We are at a crucial point in the evolution of blockchains, and the biggest hurdle in their widespread adoption is improving their performance and scalability. These properties are deeply related to the consensus protocol used—the core component of the blockchain allowing multiple nodes to agree on the data to be sealed in the chain. This week we published a pre-print of the first comprehensive systematization of blockchain consensus protocols. This blog post discusses the motivation for this study, the challenges in systematization, and a summary of the key contributions.

Consensus is an old well-studied problem in computer science. The distributed systems community has studied it for decades, and developed robust and practical protocols that can tolerate faulty and malicious nodes. However, these protocols were designed for small closed groups and cannot be directly applied to blockchains that require consensus in very large peer-to-peer open participation settings.

The Bitcoin Consensus Protocol

Bitcoin’s main innovation was to enable consensus among an open, decentralized group of nodes. This involves a leader election based on proof-of-work: all nodes attempt to find the solution to a hash puzzle and the node that wins adds the next block to the blockchain. A downside of its probabilistic leader election process, combined with performance variations in decentralized networks, is that Bitcoin offers only weak consistency. Different nodes might end up having different views of the blockchain leading to forks.
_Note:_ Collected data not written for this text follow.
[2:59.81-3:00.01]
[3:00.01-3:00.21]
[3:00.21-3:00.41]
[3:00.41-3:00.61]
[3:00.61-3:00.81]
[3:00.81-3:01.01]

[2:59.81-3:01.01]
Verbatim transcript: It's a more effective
Moreover, Bitcoin suffers from poor performance which cannot be fixed without fundamental redesign, and its proof-of-work consumes a huge amount of energy.

Improved Blockchain Consensus Protocols

Because of these issues, over the last few years a plethora of designs for new consensus protocols have been proposed. Some replace Bitcoin’s proof-of-work with more energy-efficient alternatives, while others modify Bitcoin’s original design for better performance. To achieve strong consistency and similar performance as mainstream payment processing systems like Visa and PayPal, another vein of work proposes to repurpose classical consensus protocols for use in blockchains. As a result of these various design proposals, the area has become too complex to see the big picture.
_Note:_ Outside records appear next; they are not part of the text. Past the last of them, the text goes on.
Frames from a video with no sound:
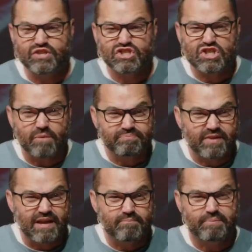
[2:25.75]

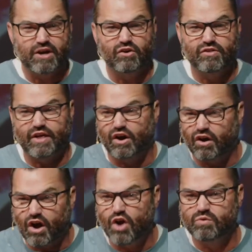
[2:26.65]
something bigger than
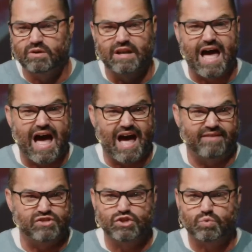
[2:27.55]
our own
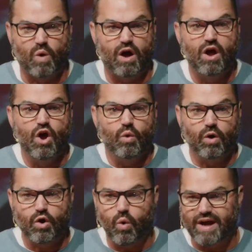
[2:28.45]
lives. It's what
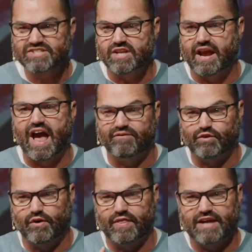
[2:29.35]
we're questing
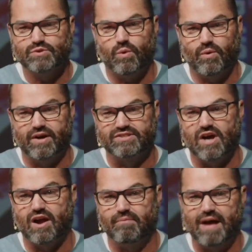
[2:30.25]
after, and that's what we're going to
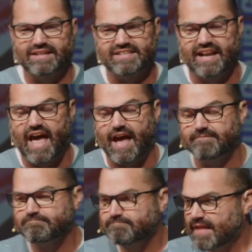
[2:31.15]
talk about today.
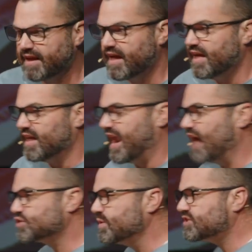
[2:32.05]
Now,
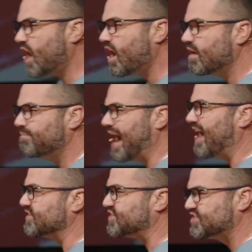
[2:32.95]
as we talk
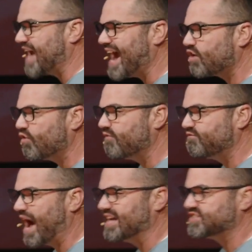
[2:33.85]
about
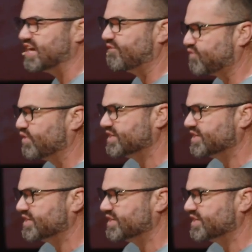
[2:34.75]
sacrificing for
Systematization Challenges

To date there exists no systematic and comprehensive study of blockchain consensus protocols. Such a study is challenging because of two reasons. First, a comprehensive survey of blockchains would be incomplete without a discussion of classical consensus protocols. But the literature is vast and complex, which makes it hard to be tailored to blockchains. Second, conducting a survey of consensus protocols in blockchains has its own difficulties. Though the field is young, it is both high-volume and fast-paced. The figure above shows the number of papers published on blockchains each year since Bitcoin’s inception in 2008 (sourced from CABRA).  One might consider only accounting for work published in reputable venues, but this approach is not feasible in the case of blockchains because the bulk of the work is published in non peer-reviewed venues and as white papers for industrial platforms.
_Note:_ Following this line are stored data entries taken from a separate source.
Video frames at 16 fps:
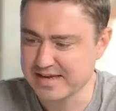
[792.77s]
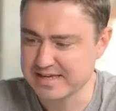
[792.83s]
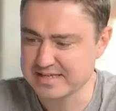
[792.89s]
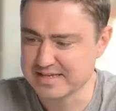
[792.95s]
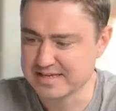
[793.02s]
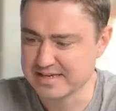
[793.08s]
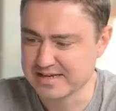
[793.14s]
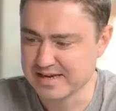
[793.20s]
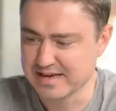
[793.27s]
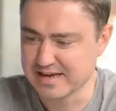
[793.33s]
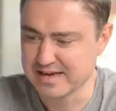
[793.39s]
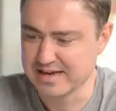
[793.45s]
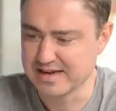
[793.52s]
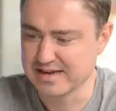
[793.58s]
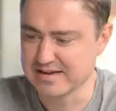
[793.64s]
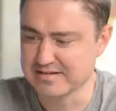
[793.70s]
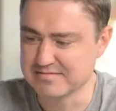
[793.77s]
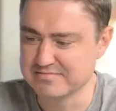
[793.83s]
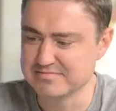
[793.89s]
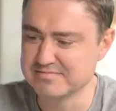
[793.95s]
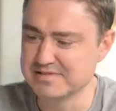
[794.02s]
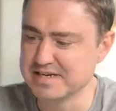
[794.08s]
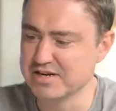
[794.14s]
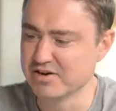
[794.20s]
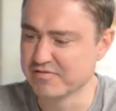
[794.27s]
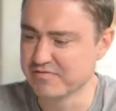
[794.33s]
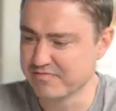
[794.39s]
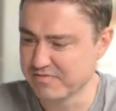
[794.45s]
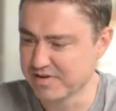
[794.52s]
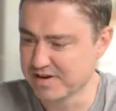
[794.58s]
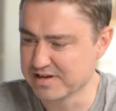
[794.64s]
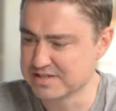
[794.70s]
getting uh, rid
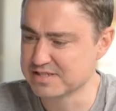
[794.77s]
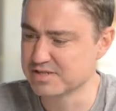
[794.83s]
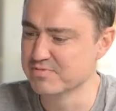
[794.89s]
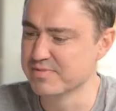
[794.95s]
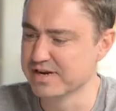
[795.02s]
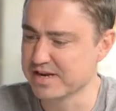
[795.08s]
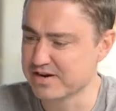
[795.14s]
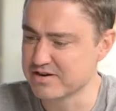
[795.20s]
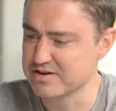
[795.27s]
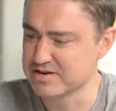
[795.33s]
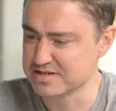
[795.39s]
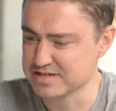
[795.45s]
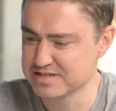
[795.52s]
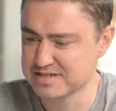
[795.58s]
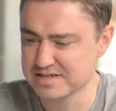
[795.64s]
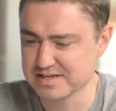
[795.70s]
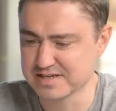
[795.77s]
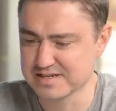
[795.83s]
of uh, so many cars.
Systematization of Blockchain Consensus Protocols

To fill this gap, this week we published a pre-print of the first comprehensive systematization of blockchain consensus protocols—mapping out their evolution from the classical distributed systems use case to their application to blockchains. After first discussing key themes in classical consensus protocols, we describe: (i) protocols based on proof-of-work, (ii) proof-of-X protocols that replace proof-of-work with more energy-efficient alternatives, and (iii) hybrid protocols that are compositions or variations of classical consensus protocols. We developed a framework to evaluate their performance, security and design properties, and used it to systematize key themes in different protocol categories. This work highlighted a number of open areas and challenges related to gaps between classical consensus protocols and blockchains, security vs performance tradeoffs, incentives, and privacy. We hope that this longitudinal perspective will inspire the design of new and faster consensus protocols that can cater to varying security and privacy requirements.

Chainspace: A Sharded Smart Contracts Platform

Thanks to their resilience, integrity, and transparency properties, blockchains have gained much traction recently, with applications ranging from banking and energy sector to legal contracts and healthcare. Blockchains initially received attention as Bitcoin’s underlying technology. But for all its success as a popular cryptocurrency, Bitcoin suffers from scalability issues: with a current block size of 1MB and 10 minute inter-block interval, its throughput is capped at about 7 transactions per second, and a client that creates a transaction has to wait for about 10 minutes to confirm that it has been added to the blockchain. This is several orders of magnitude slower that what mainstream payment processing companies like Visa currently offer: transactions are confirmed within a few seconds, and have ahigh throughput of 2,000 transactions per second on average, peaking up to 56,000 transactions per second. A reparametrization of Bitcoin can somewhat assuage these issues, increasing throughput to to 27 transactions per second and 12 second latency. Smart contract platforms, such as Ethereum inherit those scalability limitations. More significant improvements, however, call for a fundamental redesign of the blockchain paradigm.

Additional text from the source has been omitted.